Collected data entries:
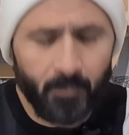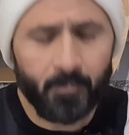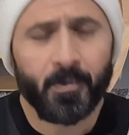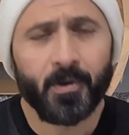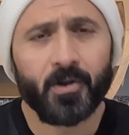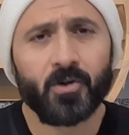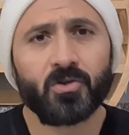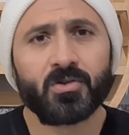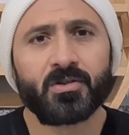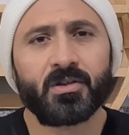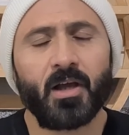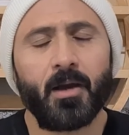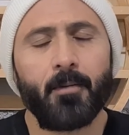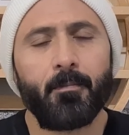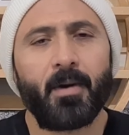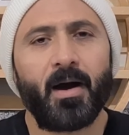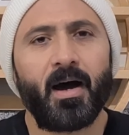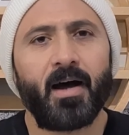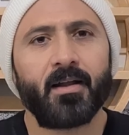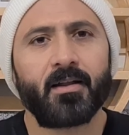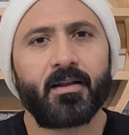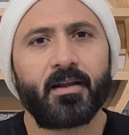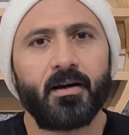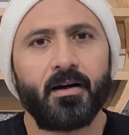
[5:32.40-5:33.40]
फिर उसके
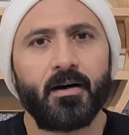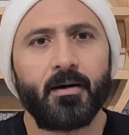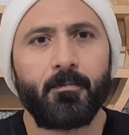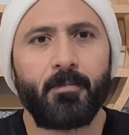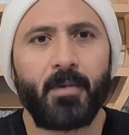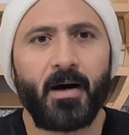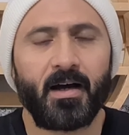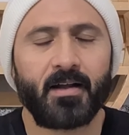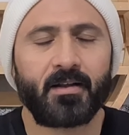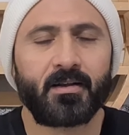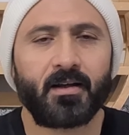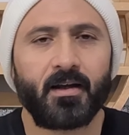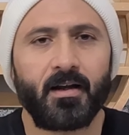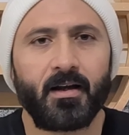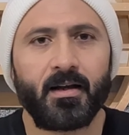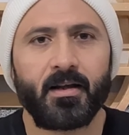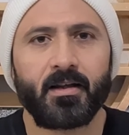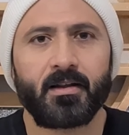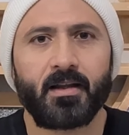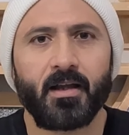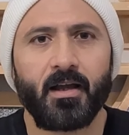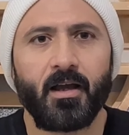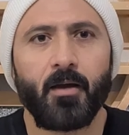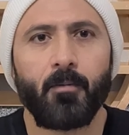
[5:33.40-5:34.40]
बाद बात कर
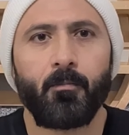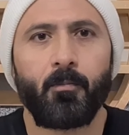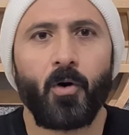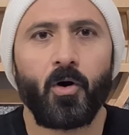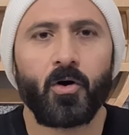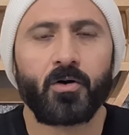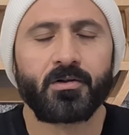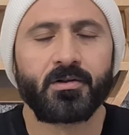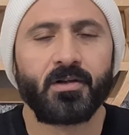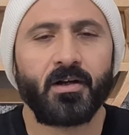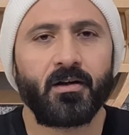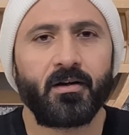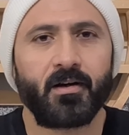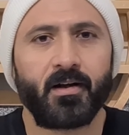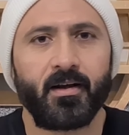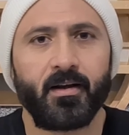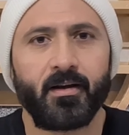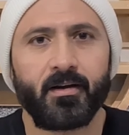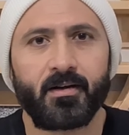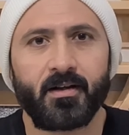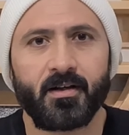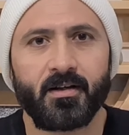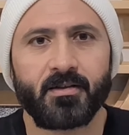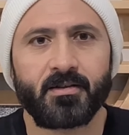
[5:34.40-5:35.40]
लेते हैं बॉक्सिंग
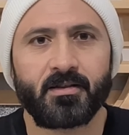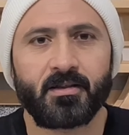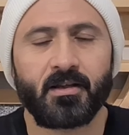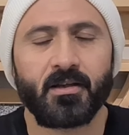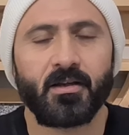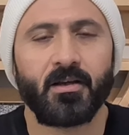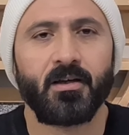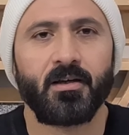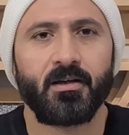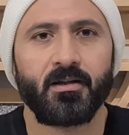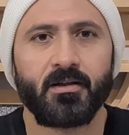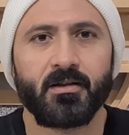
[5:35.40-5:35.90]
डे टेस्ट की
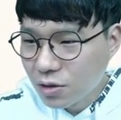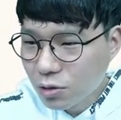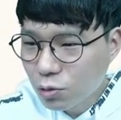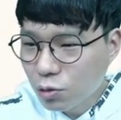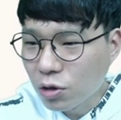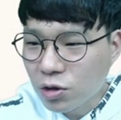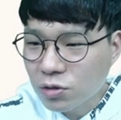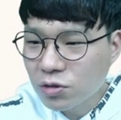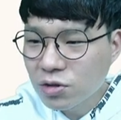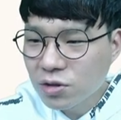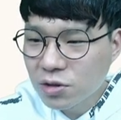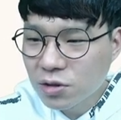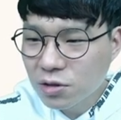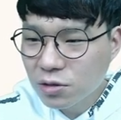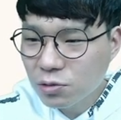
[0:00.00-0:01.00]
또
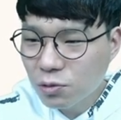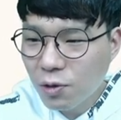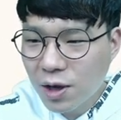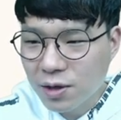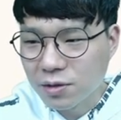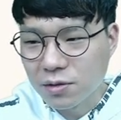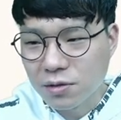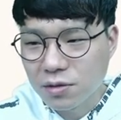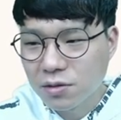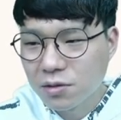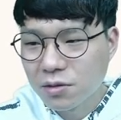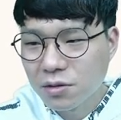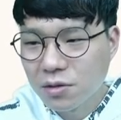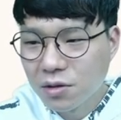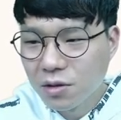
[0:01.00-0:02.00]
여성들 또한
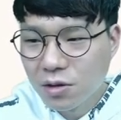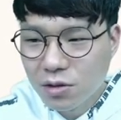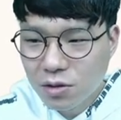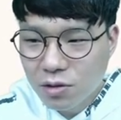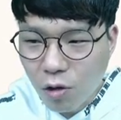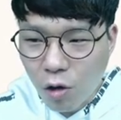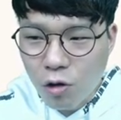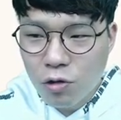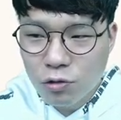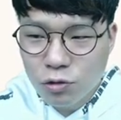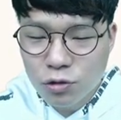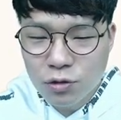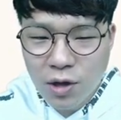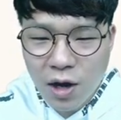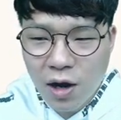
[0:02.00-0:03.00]

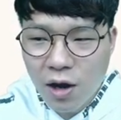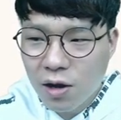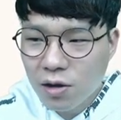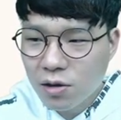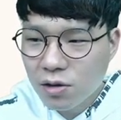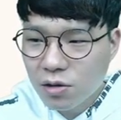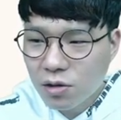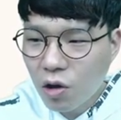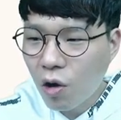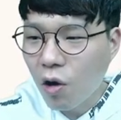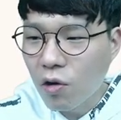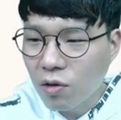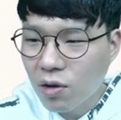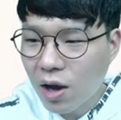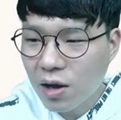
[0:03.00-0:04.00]
얼굴과
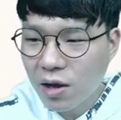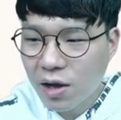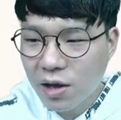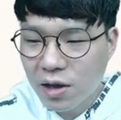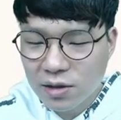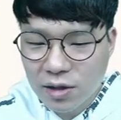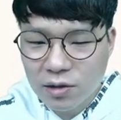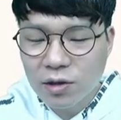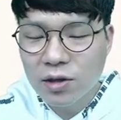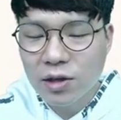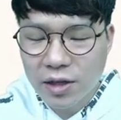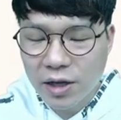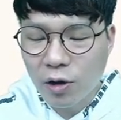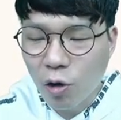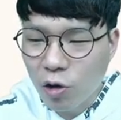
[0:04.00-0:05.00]
건강에
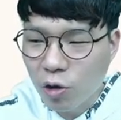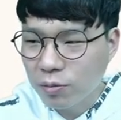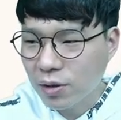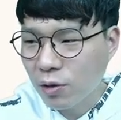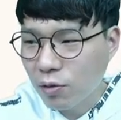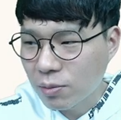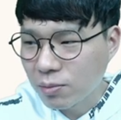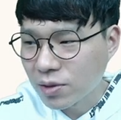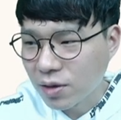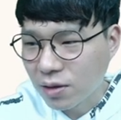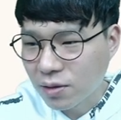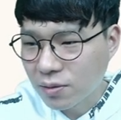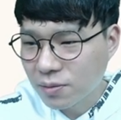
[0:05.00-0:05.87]
상관관계가 거의 없다고 합니다.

* _Problem details_:
Give back the entries verbatim but drop every picture.

* _Reply_:
[5:32.40-5:33.40]
फिर उसके
[5:33.40-5:34.40]
बाद बात कर
[5:34.40-5:35.40]
लेते हैं बॉक्सिंग
[5:35.40-5:35.90]
डे टेस्ट की
[0:00.00-0:01.00]
또
[0:01.00-0:02.00]
여성들 또한
[0:02.00-0:03.00]

[0:03.00-0:04.00]
얼굴과
[0:04.00-0:05.00]
건강에
[0:05.00-0:05.87]
상관관계가 거의 없다고 합니다.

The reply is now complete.